**Your instructions**
Each record below is to be copied exactly; the pictures are to be omitted.
(Exercise inputs)
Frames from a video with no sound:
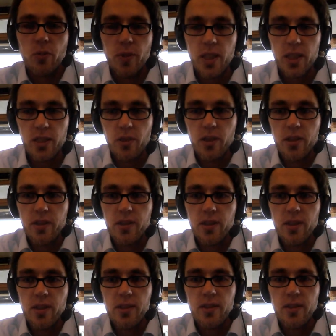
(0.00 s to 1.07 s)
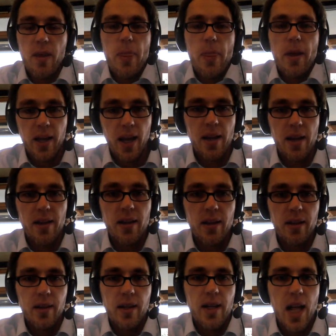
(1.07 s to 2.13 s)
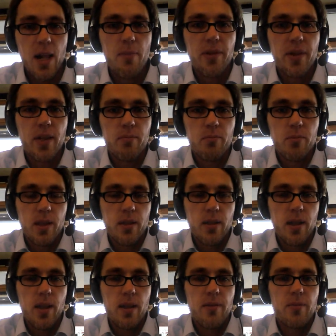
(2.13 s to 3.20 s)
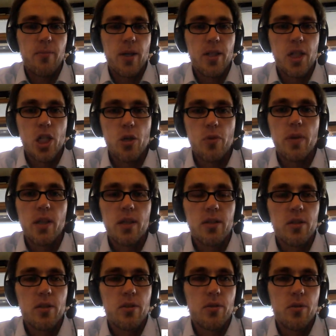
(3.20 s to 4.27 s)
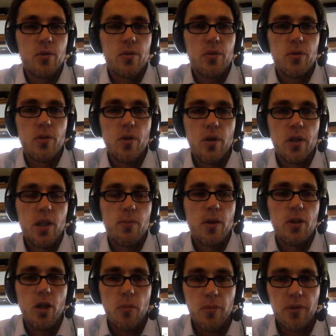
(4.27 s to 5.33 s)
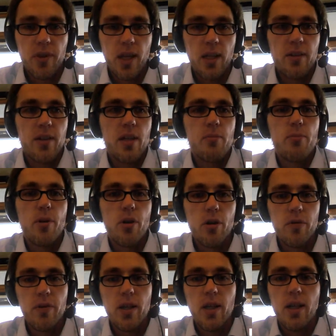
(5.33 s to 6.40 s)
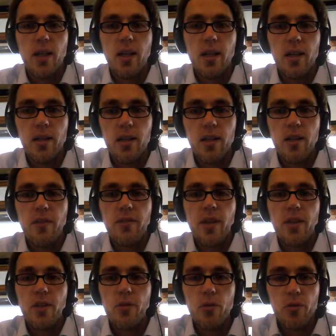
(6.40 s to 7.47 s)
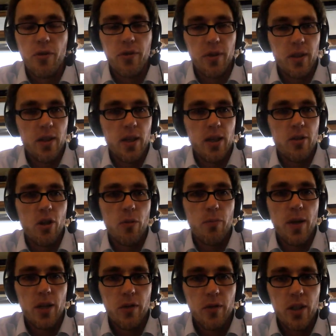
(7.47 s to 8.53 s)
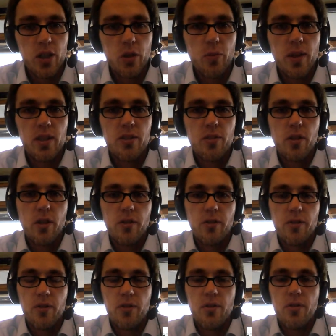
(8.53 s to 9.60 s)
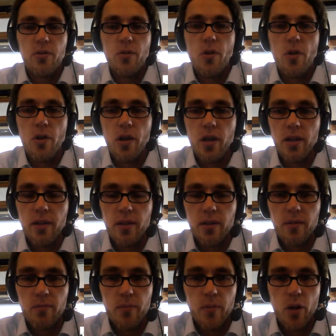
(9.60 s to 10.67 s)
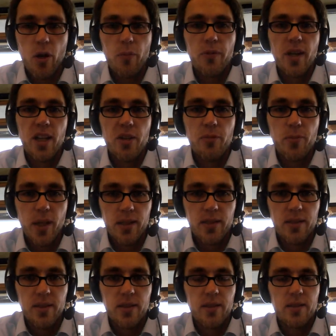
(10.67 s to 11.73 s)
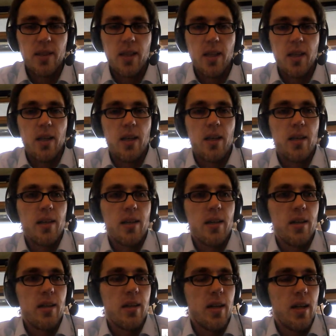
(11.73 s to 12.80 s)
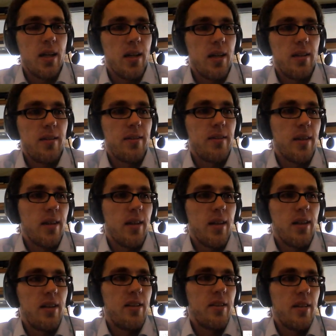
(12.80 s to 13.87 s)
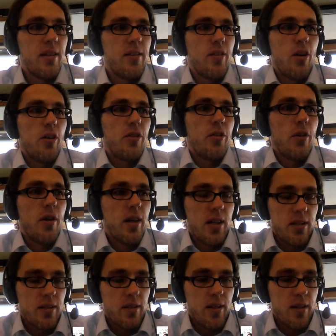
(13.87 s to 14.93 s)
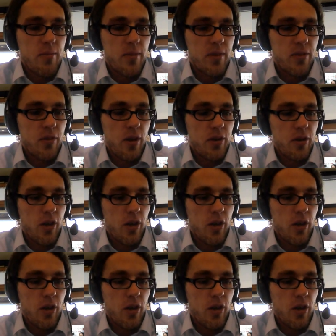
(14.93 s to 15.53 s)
open educational resources can can help them as material to learn about open science. And both, if they use an open educational resource to learn open science practices, it's also an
(End Exercise inputs)
**Solved exercise**
Frames from a video with no sound:
(0.00 s to 1.07 s)
(1.07 s to 2.13 s)
(2.13 s to 3.20 s)
(3.20 s to 4.27 s)
(4.27 s to 5.33 s)
(5.33 s to 6.40 s)
(6.40 s to 7.47 s)
(7.47 s to 8.53 s)
(8.53 s to 9.60 s)
(9.60 s to 10.67 s)
(10.67 s to 11.73 s)
(11.73 s to 12.80 s)
(12.80 s to 13.87 s)
(13.87 s to 14.93 s)
(14.93 s to 15.53 s)
open educational resources can can help them as material to learn about open science. And both, if they use an open educational resource to learn open science practices, it's also an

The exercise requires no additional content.